A guest finds your hotel on an OTA, goes to your website to see if they can book direct, and has a question – about parking, about their dog, about whether you can do a late checkout. If nobody answers within the hour, they go back to Booking.com and you pay 20 per cent commission on a booking you could have captured for free.

It’s not that the team doesn’t care. They’re just dealing with a check-in queue, a phone that won’t stop ringing, and a housekeeping issue on the third floor. The email can wait. Except it can’t – because the guest won’t.

What we built, and why

This is the problem we set out to solve when we started Opally in Copenhagen. Not “how do we replace receptionists with AI” – that’s not what anyone needs. The question was simpler: what if your team could reply to every guest enquiry in under a minute, without dropping whatever they’re already doing?
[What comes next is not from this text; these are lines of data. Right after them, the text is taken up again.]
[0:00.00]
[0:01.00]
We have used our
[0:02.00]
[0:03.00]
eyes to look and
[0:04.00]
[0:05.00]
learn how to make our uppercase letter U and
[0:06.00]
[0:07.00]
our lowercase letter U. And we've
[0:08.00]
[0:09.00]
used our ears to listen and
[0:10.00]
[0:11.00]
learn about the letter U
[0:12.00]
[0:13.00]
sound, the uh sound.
Opally reads incoming messages – email, website chat, phone calls – pulls live data from your property management system (availability, rates, policies, guest history), and drafts a reply that sounds like your team wrote it. The draft appears right inside Gmail or Outlook. Your staff review it, adjust if needed, and send. No new system to learn. No workflow to change.

Hotels using Opally are cutting email handling time by around 70 per cent. But the number that matters more is the replies that now actually get sent – the ones that used to sit in the inbox for hours while staff were busy doing everything else.
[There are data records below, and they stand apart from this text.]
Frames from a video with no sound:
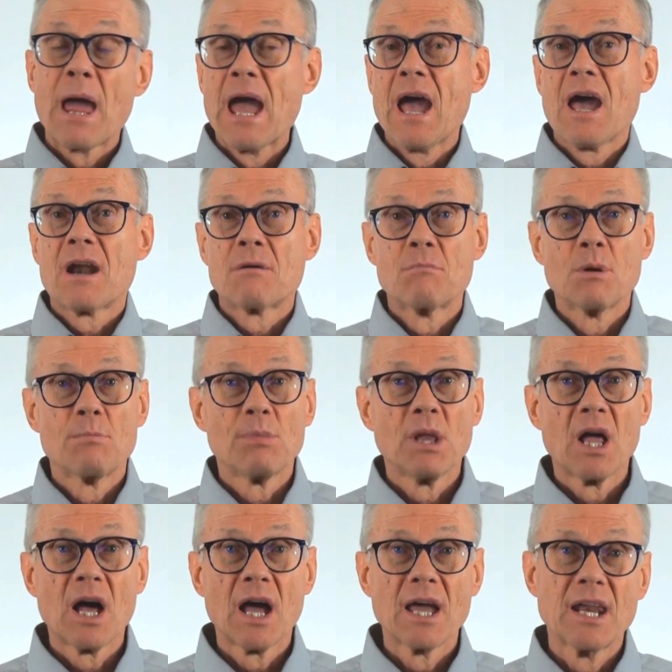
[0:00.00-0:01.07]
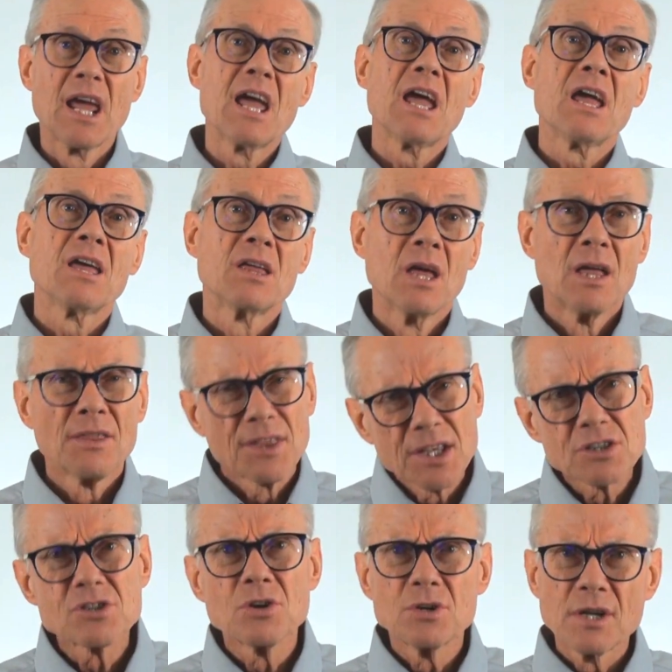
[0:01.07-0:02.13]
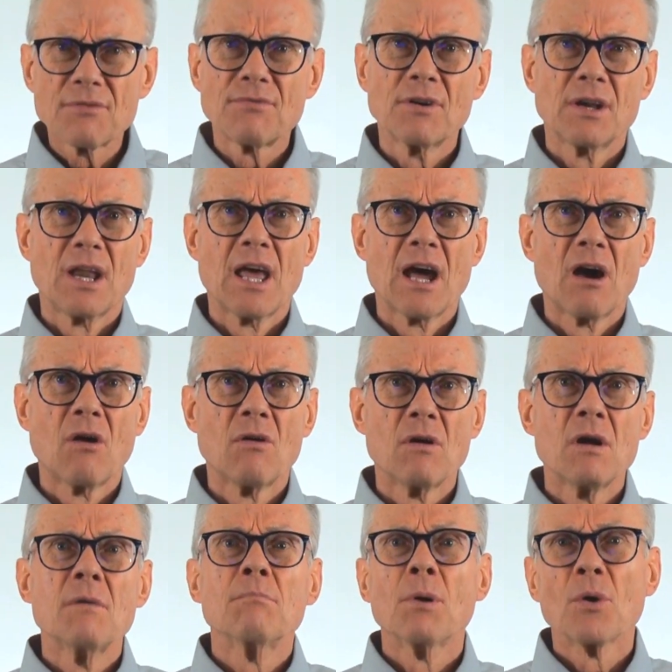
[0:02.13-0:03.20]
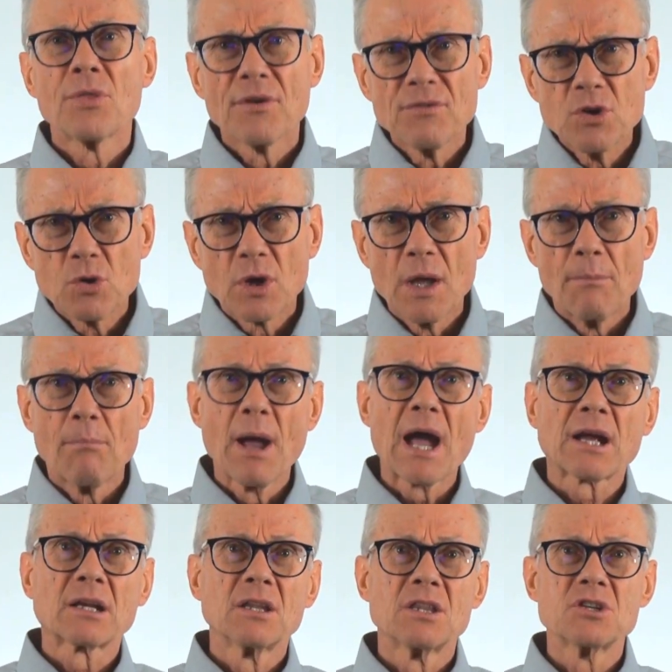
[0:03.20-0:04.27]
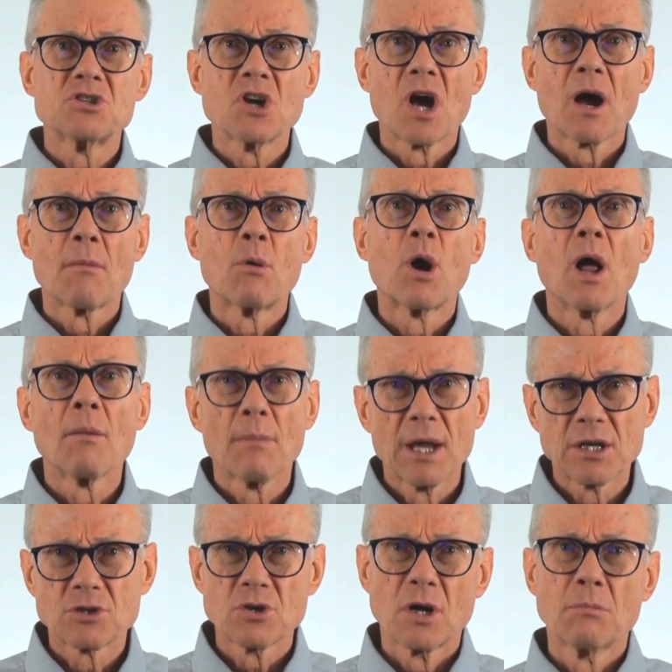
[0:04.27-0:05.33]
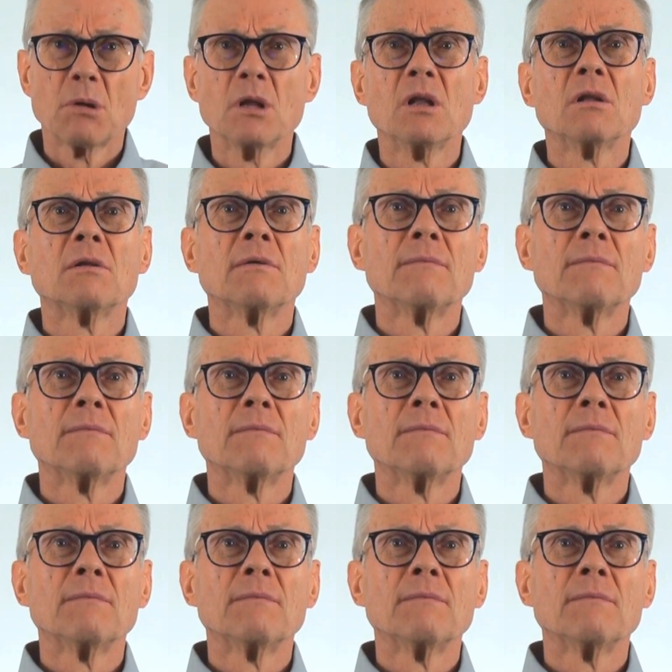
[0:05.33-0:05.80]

Adam replied, "Hey, things are different now. Both of you get back to the job or I'll make trouble."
We also handle the after-hours gap. Our chatbot answers website visitors around the clock with live availability and rates, in over 50 languages. The voice assistant picks up routine calls – directions, check-in times, breakfast hours – so the phone isn’t pulling your team away from guests who are standing right in front of them.

The independent advantage

Here’s the thing that gets lost in all the consolidation headlines: guests choose independent hotels for a reason. They want personality, not a loyalty programme. They want to feel like someone actually cares, not like they’ve been triaged by an algorithm.

That’s an advantage no chain can buy. But it only works if you have the time and capacity to deliver on it. The irony is that the things that make independent hotels special – the personal touch, the thoughtful communication, the feeling that somebody knows your name – are exactly the things that disappear when your team is buried in admin.

The question isn’t whether to use technology. It’s whether you’re using it to protect the thing that makes your hotel worth booking in the first place.

Gustav Søgård is the founder and CEO of Opally, an AI-powered guest communication platform for hotels, based in Copenhagen.